Each line below from the one containing "[00:07:45.19 to 00:07:46.19]" through the one containing "[00:07:55.19 to 00:07:56.19]" is to be given again exactly, and no line outside that span.
——
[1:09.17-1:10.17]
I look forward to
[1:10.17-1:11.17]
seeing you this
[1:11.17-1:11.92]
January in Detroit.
——
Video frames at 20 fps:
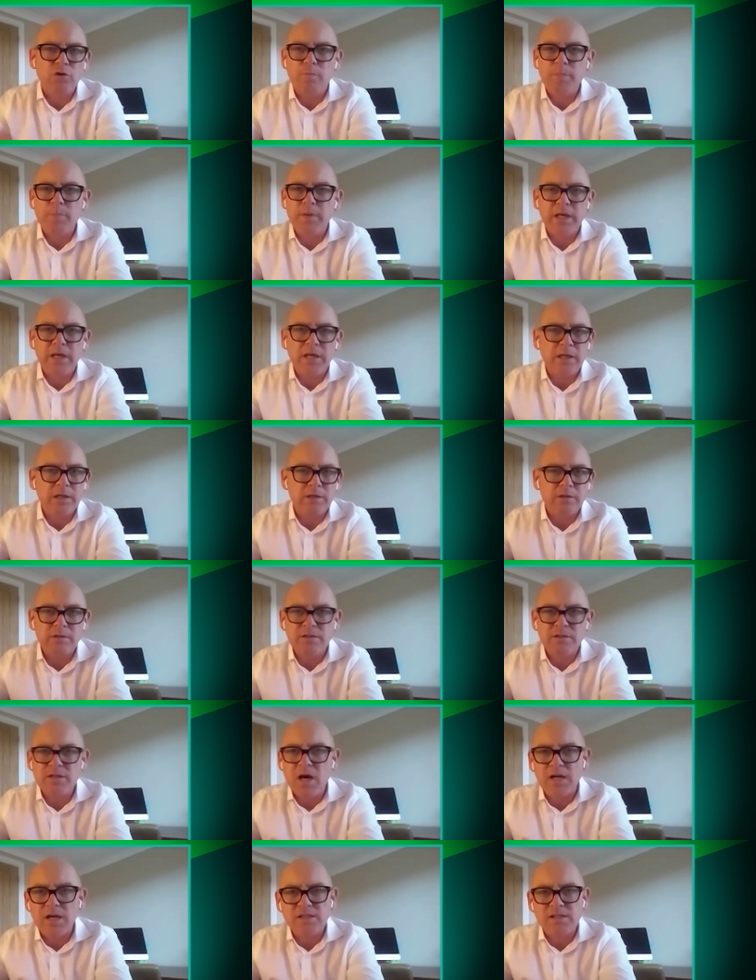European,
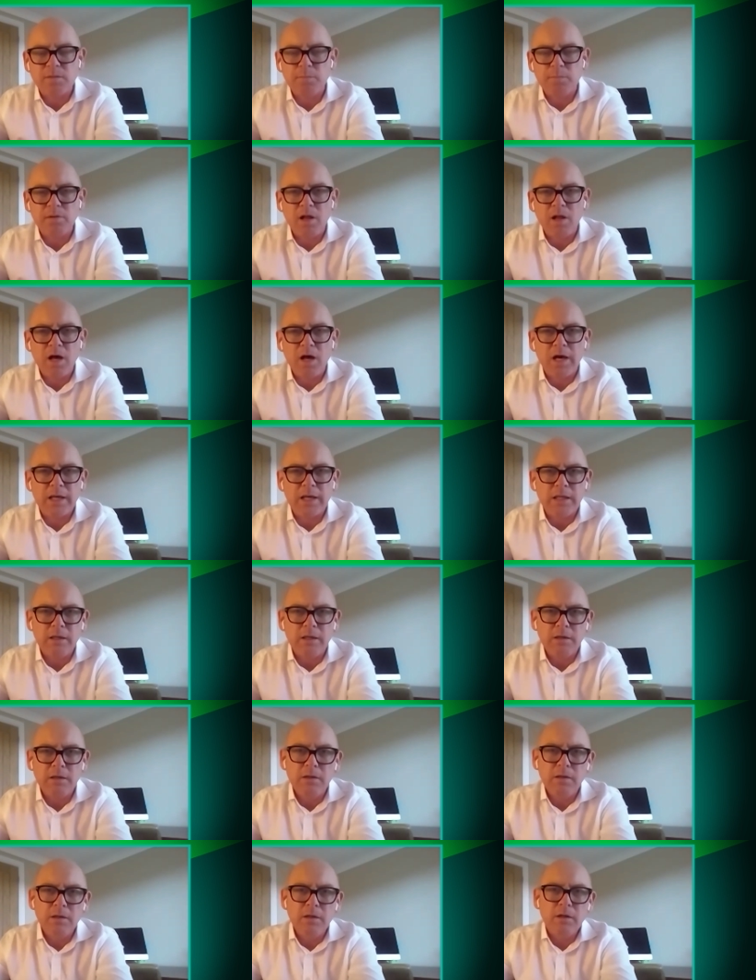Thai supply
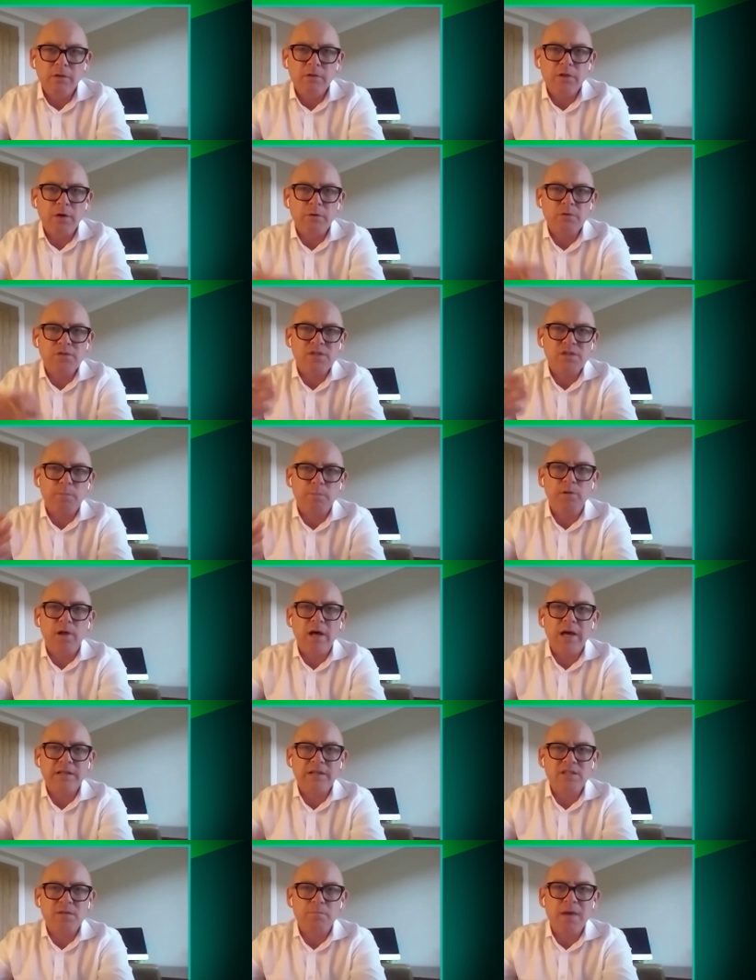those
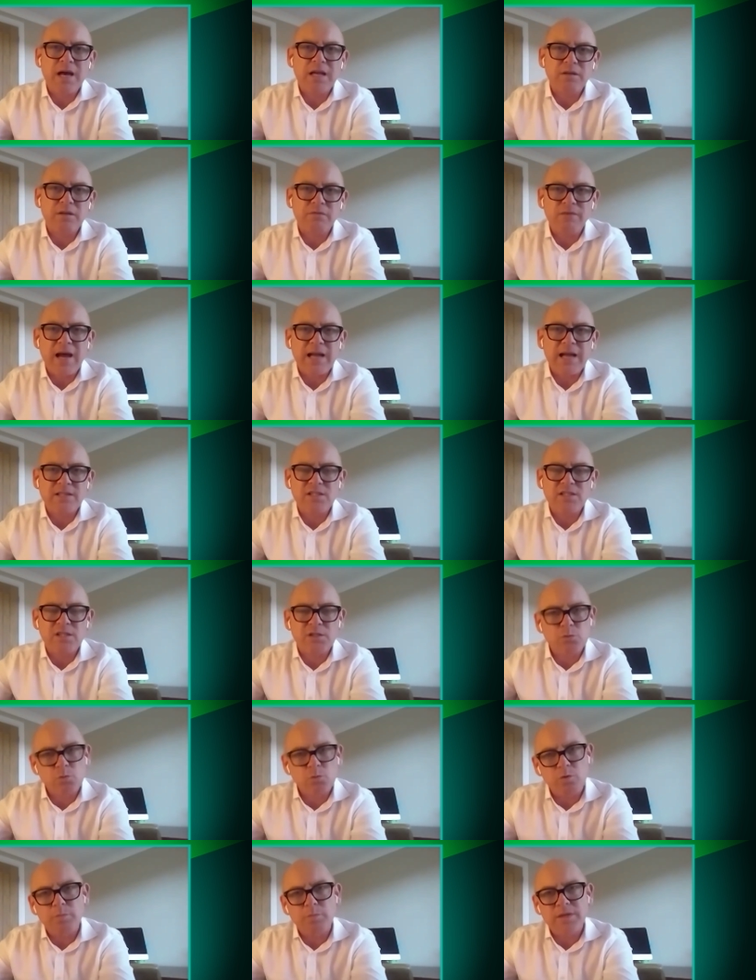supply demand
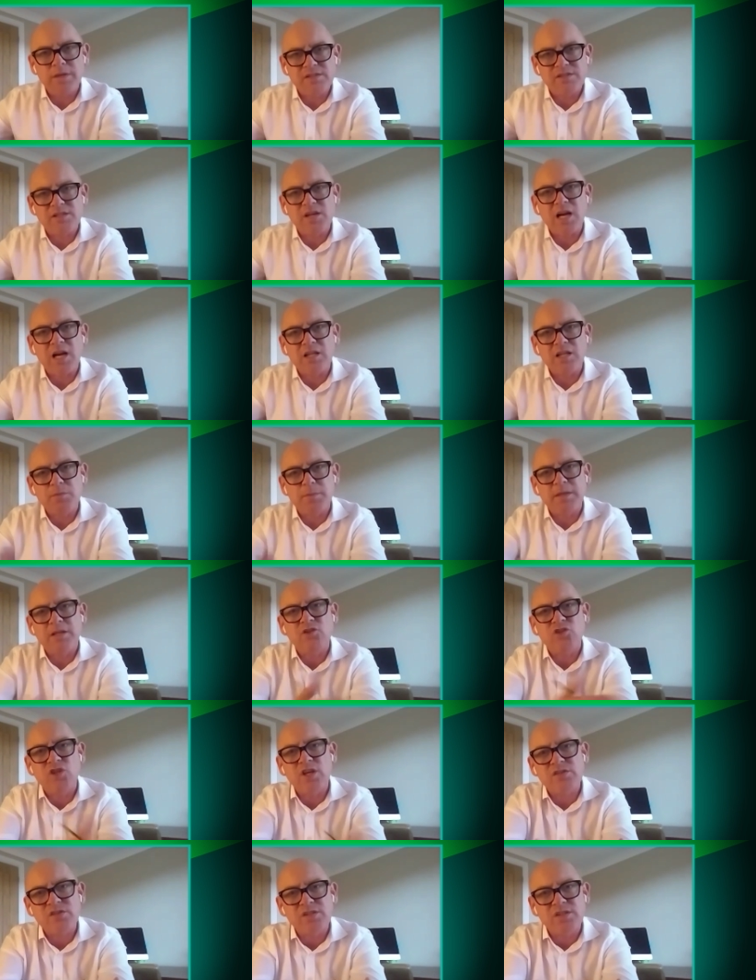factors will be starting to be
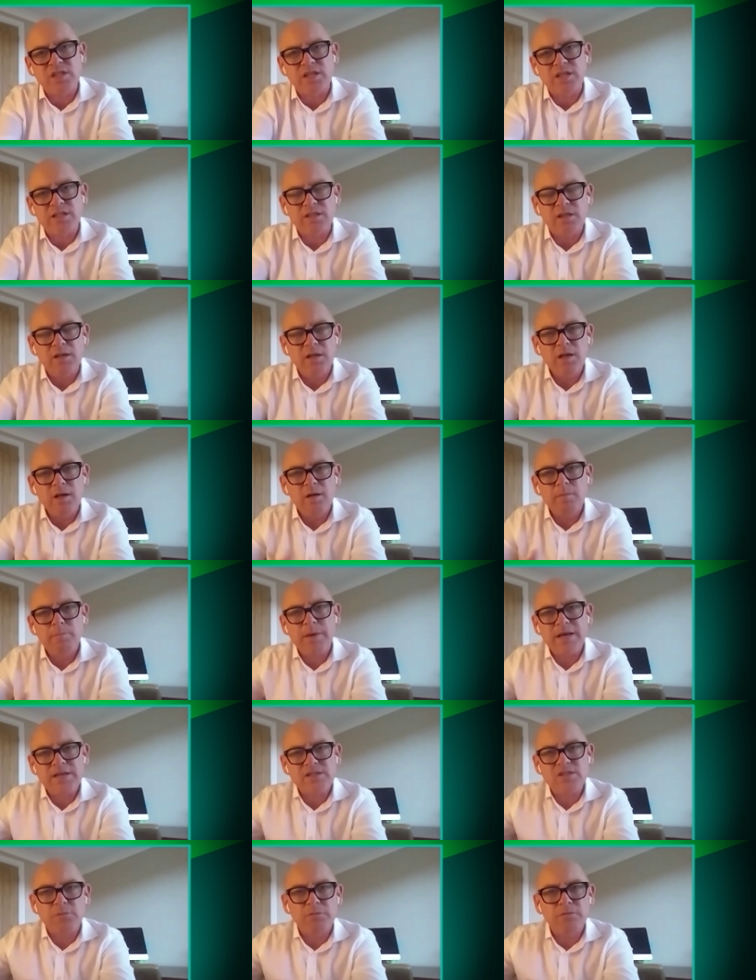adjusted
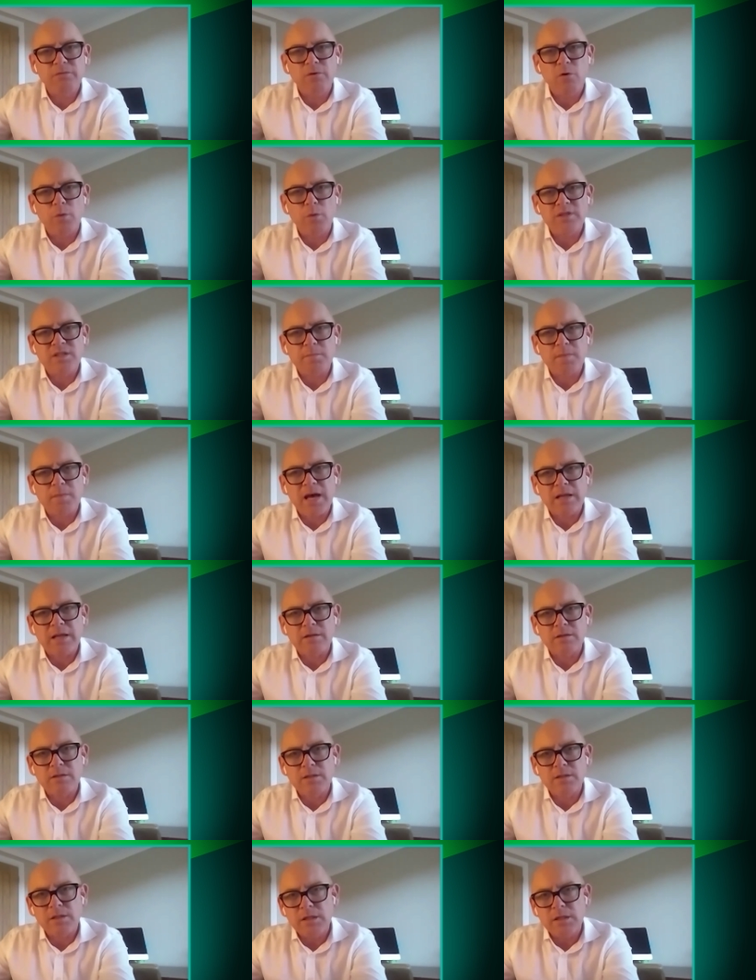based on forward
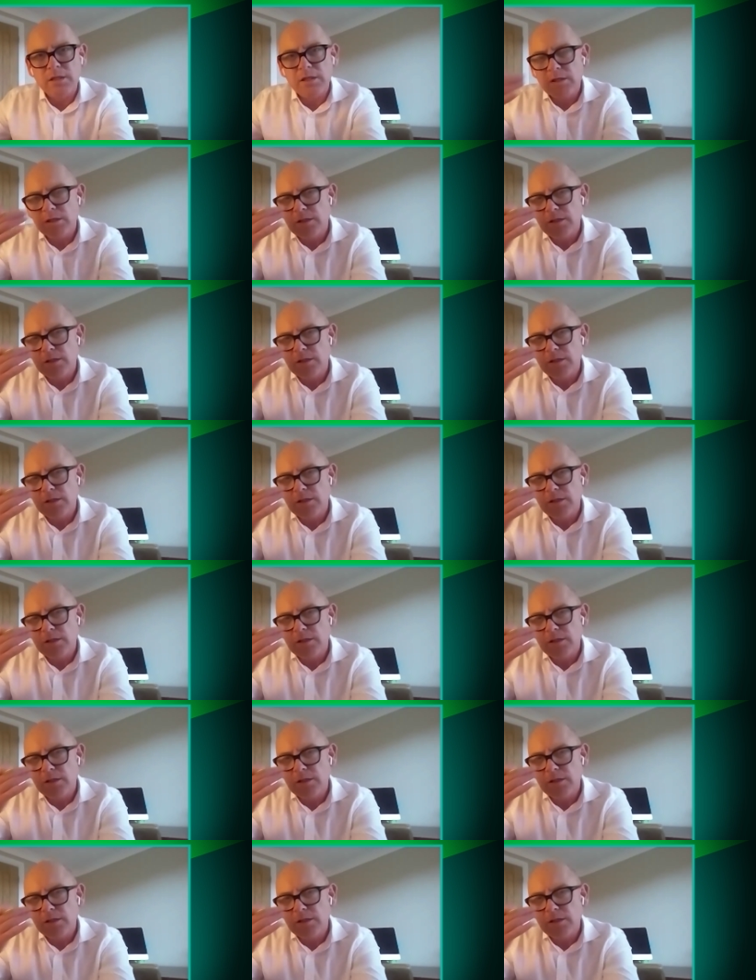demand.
——
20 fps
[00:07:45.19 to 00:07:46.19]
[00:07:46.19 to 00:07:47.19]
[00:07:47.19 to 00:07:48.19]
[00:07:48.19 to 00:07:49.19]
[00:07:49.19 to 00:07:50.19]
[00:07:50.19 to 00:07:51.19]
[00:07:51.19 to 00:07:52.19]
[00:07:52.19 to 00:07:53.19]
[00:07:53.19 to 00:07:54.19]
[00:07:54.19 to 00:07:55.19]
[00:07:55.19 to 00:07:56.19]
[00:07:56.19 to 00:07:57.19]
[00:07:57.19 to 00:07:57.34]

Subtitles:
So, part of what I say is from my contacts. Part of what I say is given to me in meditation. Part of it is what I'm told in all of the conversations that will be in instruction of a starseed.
——
- **Result of the exercise**:
[00:07:45.19 to 00:07:46.19]
[00:07:46.19 to 00:07:47.19]
[00:07:47.19 to 00:07:48.19]
[00:07:48.19 to 00:07:49.19]
[00:07:49.19 to 00:07:50.19]
[00:07:50.19 to 00:07:51.19]
[00:07:51.19 to 00:07:52.19]
[00:07:52.19 to 00:07:53.19]
[00:07:53.19 to 00:07:54.19]
[00:07:54.19 to 00:07:55.19]
[00:07:55.19 to 00:07:56.19]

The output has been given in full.